PROBLEM DESCRIPTION
Take the lines from the beginning of the material through the line containing "[00:00:02.70 to 00:00:03.40]" and retype them exactly, leaving the pictures out.

RAW DATA
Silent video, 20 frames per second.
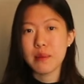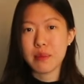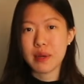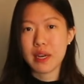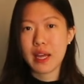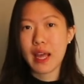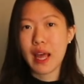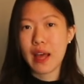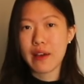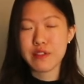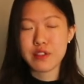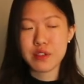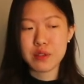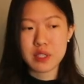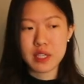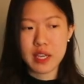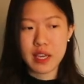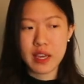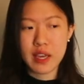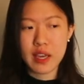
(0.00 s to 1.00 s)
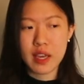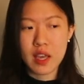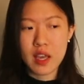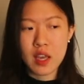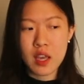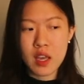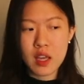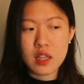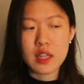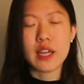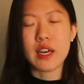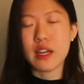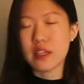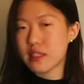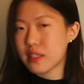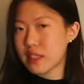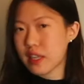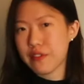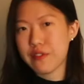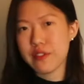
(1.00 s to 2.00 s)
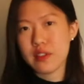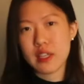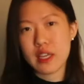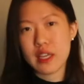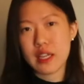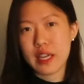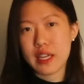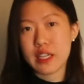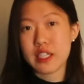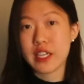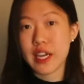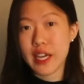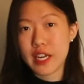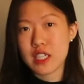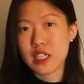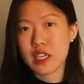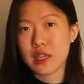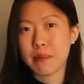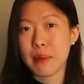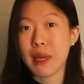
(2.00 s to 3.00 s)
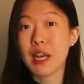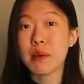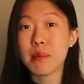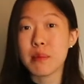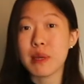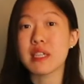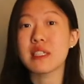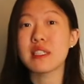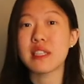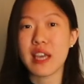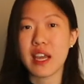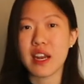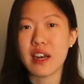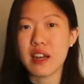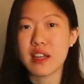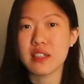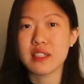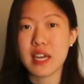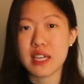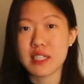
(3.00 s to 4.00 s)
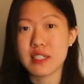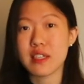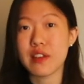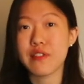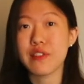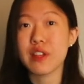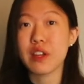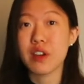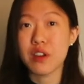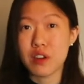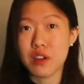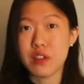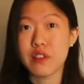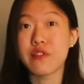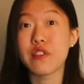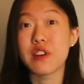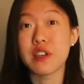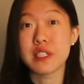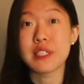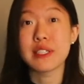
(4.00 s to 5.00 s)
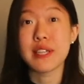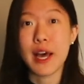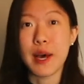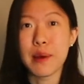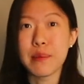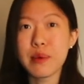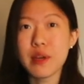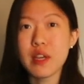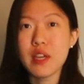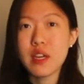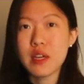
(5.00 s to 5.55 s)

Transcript: but I have to say like it's definitely like changing make me think and that's definitely a good first step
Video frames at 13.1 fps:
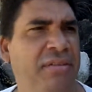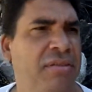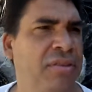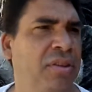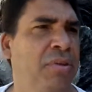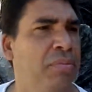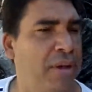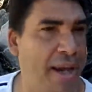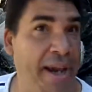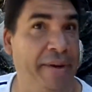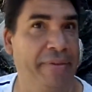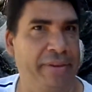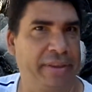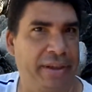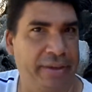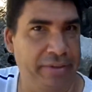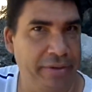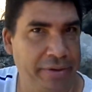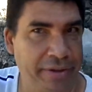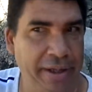So everything is
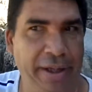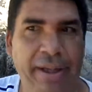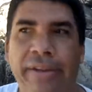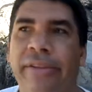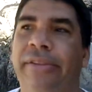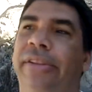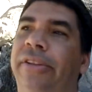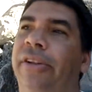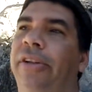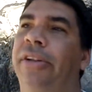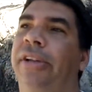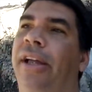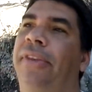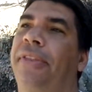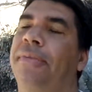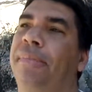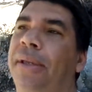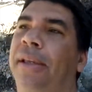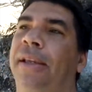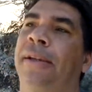okay. Nothing
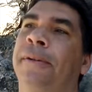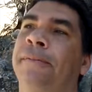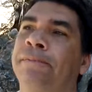big.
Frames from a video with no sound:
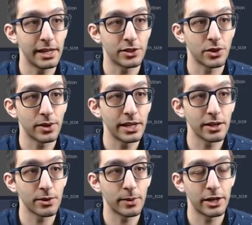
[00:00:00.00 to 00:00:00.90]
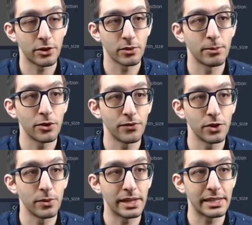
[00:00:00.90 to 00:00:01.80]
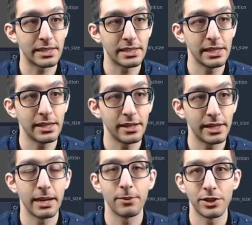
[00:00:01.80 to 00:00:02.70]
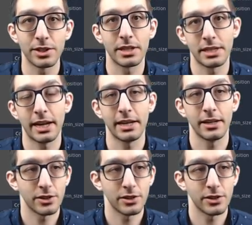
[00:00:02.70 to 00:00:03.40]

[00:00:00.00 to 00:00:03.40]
And so here in our remote view, we can see the name we just assigned it.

TASK ANSWER
Silent video, 20 frames per second.
(0.00 s to 1.00 s)
(1.00 s to 2.00 s)
(2.00 s to 3.00 s)
(3.00 s to 4.00 s)
(4.00 s to 5.00 s)
(5.00 s to 5.55 s)

Transcript: but I have to say like it's definitely like changing make me think and that's definitely a good first step
Video frames at 13.1 fps:
So everything is
okay. Nothing
big.
Frames from a video with no sound:
[00:00:00.00 to 00:00:00.90]
[00:00:00.90 to 00:00:01.80]
[00:00:01.80 to 00:00:02.70]
[00:00:02.70 to 00:00:03.40]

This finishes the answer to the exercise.